Marj Henningsen shared a link.
The so-called charges of the past 25 years are staggering, writes Brett Arends.
marketwatch.com|By Brett Arends

14. Four State Department staff were murdered at Benghazi, compared with only 119 others murdered overseas under every secretary of state combined since World War II.

15. She illegally sent classified emails from her personal server, except that apparently they weren’t classified at the time.

16. She may have cynically wriggled around the email law by “technically” complying with it.

17. She once signed a lucrative book contract when she was a private citizen.

18. Donald Trump says she “should be in jail,” and he’s a serial bankrupt casino developer in Atlantic City, so he should know.

19. Former House Majority Leader Tom Delay says his “law-enforcement sources” tell him she is “about to be indicted” — and if a man once convicted of money laundering and conspiracy doesn’t have good law-enforcement sources, who does?

20. She’s a hard-left radical who wants to break up the nuclear family.

21. She’s a conservative “mousewife” who refused to break up her own family.

22. She’s in favor of single moms.

23. She refused to be a single mom.

24. When she was first lady of Arkansas, she pandered to conservative voters by dyeing her hair.

25. Before that, she totally insulted them by refusing to.

26. She’s a frump.

27. She spends too much money on designer dresses.

28. She has “cankles.”

29. She has a grating voice.

30. She yells into the microphone.

31. She spent 18 years in Arkansas and some of the people she knew turned out to be crazy rednecks and crooks.

32. She’s in the pay of the mafia.

33. She’s in the pay of the Chinese government.

34. She’s in the pay of the Wall Street banks.

35. In order to suppress the billing records from her time at the Rose Law Firm in Little Rock, she cleverly packed them up and took them to the White House rather than shredding them.

36. When she handed over the documents to public officials, they couldn’t find any evidence she’d committed any crimes, so she must have doctored them.

37. Congress spent tens of millions of dollars and six years investigating her investment in the Whitewater real-estate project, and, while they didn’t actually find anything, they wouldn’t have spent all that money if there weren’t something there.

38. By cleverly hiding all evidence of her crimes in the Whitewater affair, she caused Congress to waste all that taxpayers’ money.

39. When she ran for senator of New York, she was still a fan of the Chicago Cubs.

40. She once said the Clintons were thinking of adopting a child, and they didn’t follow through.
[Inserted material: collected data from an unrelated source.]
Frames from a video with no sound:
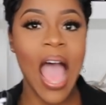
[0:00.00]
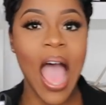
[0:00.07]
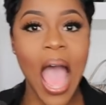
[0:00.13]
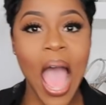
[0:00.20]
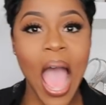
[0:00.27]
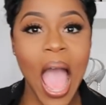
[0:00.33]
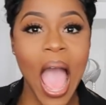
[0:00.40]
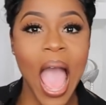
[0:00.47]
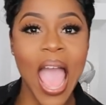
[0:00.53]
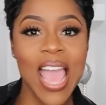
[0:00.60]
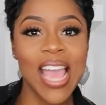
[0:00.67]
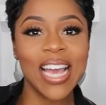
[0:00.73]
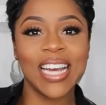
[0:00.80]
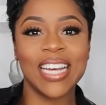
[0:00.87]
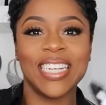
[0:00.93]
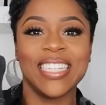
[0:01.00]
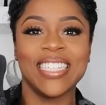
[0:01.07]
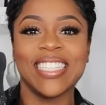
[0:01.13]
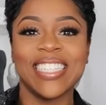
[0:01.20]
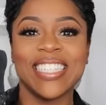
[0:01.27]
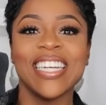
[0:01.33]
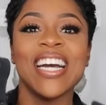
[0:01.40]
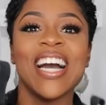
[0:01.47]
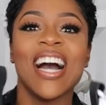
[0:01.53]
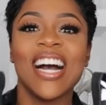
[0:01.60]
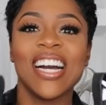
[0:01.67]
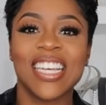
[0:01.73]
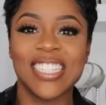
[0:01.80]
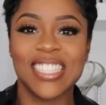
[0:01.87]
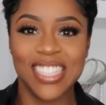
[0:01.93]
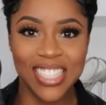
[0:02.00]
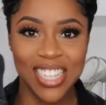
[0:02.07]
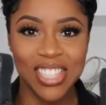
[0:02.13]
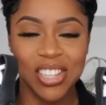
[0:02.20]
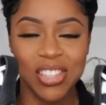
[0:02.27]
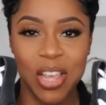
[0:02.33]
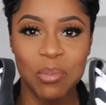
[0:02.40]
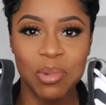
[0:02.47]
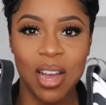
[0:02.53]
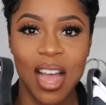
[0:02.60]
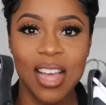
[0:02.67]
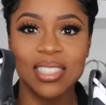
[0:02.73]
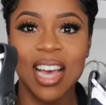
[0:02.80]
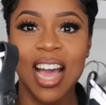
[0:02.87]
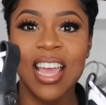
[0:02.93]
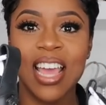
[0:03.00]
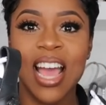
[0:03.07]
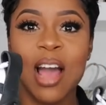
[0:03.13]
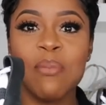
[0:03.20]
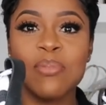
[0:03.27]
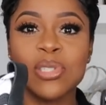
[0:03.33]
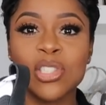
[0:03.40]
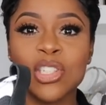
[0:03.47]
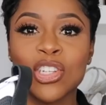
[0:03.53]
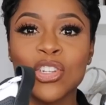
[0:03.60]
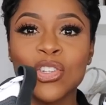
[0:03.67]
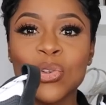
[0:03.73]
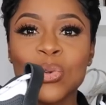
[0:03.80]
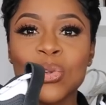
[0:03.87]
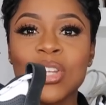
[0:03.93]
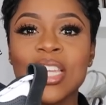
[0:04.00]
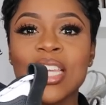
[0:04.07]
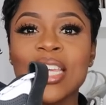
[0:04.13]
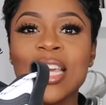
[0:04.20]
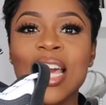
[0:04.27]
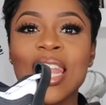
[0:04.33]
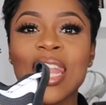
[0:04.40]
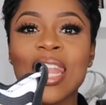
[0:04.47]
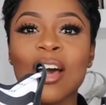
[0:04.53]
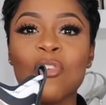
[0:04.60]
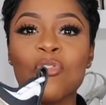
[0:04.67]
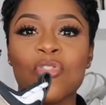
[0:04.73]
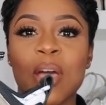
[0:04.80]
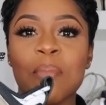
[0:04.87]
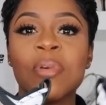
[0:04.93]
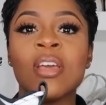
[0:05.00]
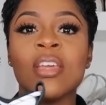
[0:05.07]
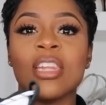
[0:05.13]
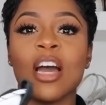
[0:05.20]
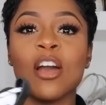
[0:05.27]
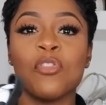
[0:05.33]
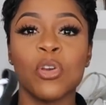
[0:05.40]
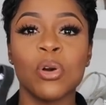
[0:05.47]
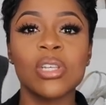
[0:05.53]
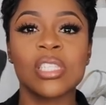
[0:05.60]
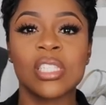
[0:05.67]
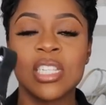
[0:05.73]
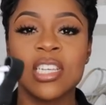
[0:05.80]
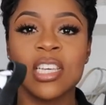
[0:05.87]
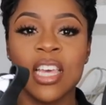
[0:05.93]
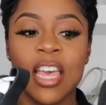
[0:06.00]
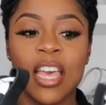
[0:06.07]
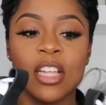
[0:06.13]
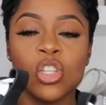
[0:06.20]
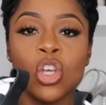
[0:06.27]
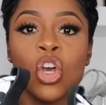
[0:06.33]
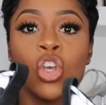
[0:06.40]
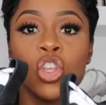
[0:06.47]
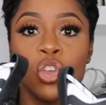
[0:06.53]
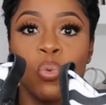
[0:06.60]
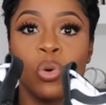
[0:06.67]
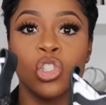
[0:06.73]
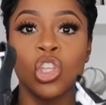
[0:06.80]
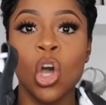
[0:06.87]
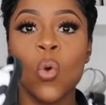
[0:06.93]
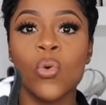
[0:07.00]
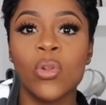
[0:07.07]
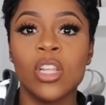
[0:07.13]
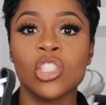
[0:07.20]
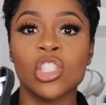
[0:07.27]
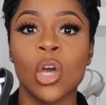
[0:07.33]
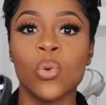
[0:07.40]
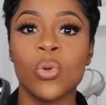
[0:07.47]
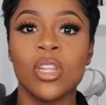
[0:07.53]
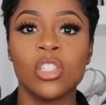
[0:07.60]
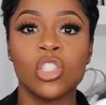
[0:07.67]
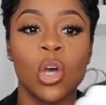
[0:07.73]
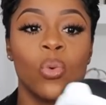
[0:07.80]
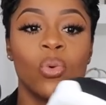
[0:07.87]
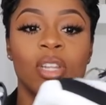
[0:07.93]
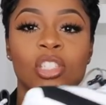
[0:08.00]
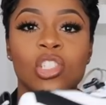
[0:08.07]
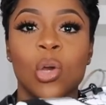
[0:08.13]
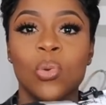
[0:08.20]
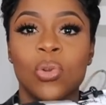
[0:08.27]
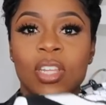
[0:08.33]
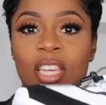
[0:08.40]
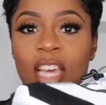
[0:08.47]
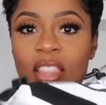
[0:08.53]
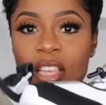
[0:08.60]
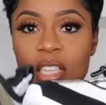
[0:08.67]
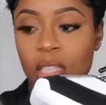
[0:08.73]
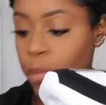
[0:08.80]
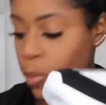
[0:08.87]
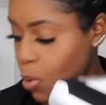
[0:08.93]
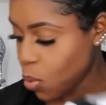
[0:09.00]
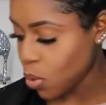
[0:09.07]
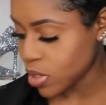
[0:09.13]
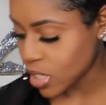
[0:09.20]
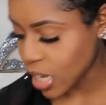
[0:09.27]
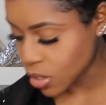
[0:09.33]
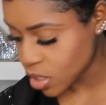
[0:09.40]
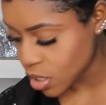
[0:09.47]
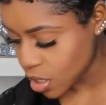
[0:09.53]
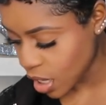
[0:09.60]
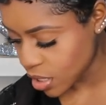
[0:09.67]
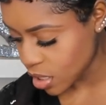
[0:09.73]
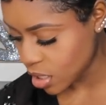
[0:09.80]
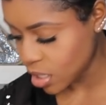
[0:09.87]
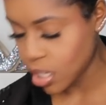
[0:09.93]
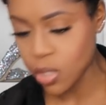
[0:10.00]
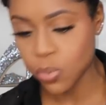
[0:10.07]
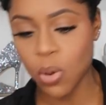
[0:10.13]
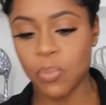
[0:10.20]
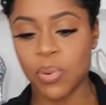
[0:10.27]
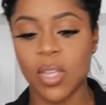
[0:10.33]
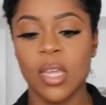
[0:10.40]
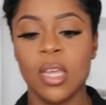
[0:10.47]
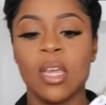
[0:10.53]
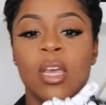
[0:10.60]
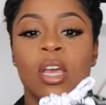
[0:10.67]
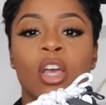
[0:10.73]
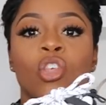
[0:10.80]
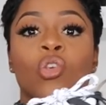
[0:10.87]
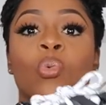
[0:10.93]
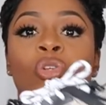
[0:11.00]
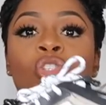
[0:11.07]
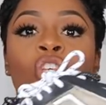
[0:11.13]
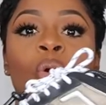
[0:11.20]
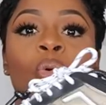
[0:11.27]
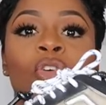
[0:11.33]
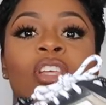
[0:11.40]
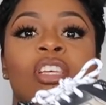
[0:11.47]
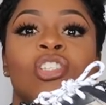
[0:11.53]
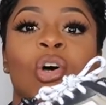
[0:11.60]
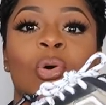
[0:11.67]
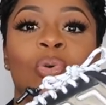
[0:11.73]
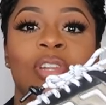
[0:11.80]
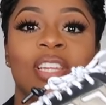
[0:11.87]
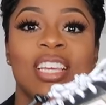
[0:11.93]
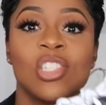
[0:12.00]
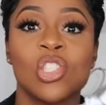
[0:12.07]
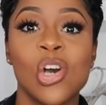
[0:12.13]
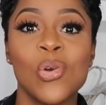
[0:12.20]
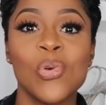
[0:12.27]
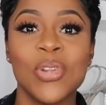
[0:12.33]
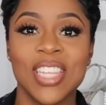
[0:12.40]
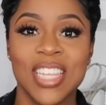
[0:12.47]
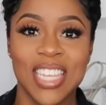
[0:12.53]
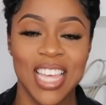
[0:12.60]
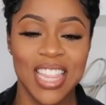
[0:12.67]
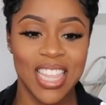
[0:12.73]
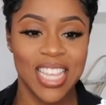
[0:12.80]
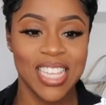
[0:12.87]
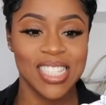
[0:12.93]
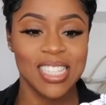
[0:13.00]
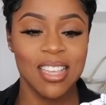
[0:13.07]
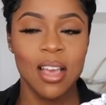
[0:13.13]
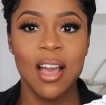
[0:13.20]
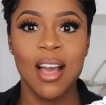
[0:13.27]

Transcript: hey okay so these are them guys i absolutely love them now if you're a sneakerhead you would totally totally totally totally get this let me put one down so you can see this properly you would totally totally totally get this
41. She was photographed holding her hand near her mouth during the raid that killed Osama bin Laden.

42. She’s got brain damage.

43. She’s old.

44. She’s really ambitious and calculating, unlike all the other people running for president.

45. She secretly supported Palestinian terrorists, Puerto Rican terrorists and Guatemalan terrorists.

46. She secretly supported a group that wants to give Maine back to the Indians.

47. She’s a secret follower of “radical prophet” Saul Alinsky.

48. She did her law degree at Yale, and it’s a well-known “socialist finishing school.”

49. When she was young, she did things to build up her résumé rather than just for their own good.

50. When Bill was president, she “allowed” him to keep people waiting.

51. She’s married to a sex addict.

52. She’s an enemy of traditional marriage.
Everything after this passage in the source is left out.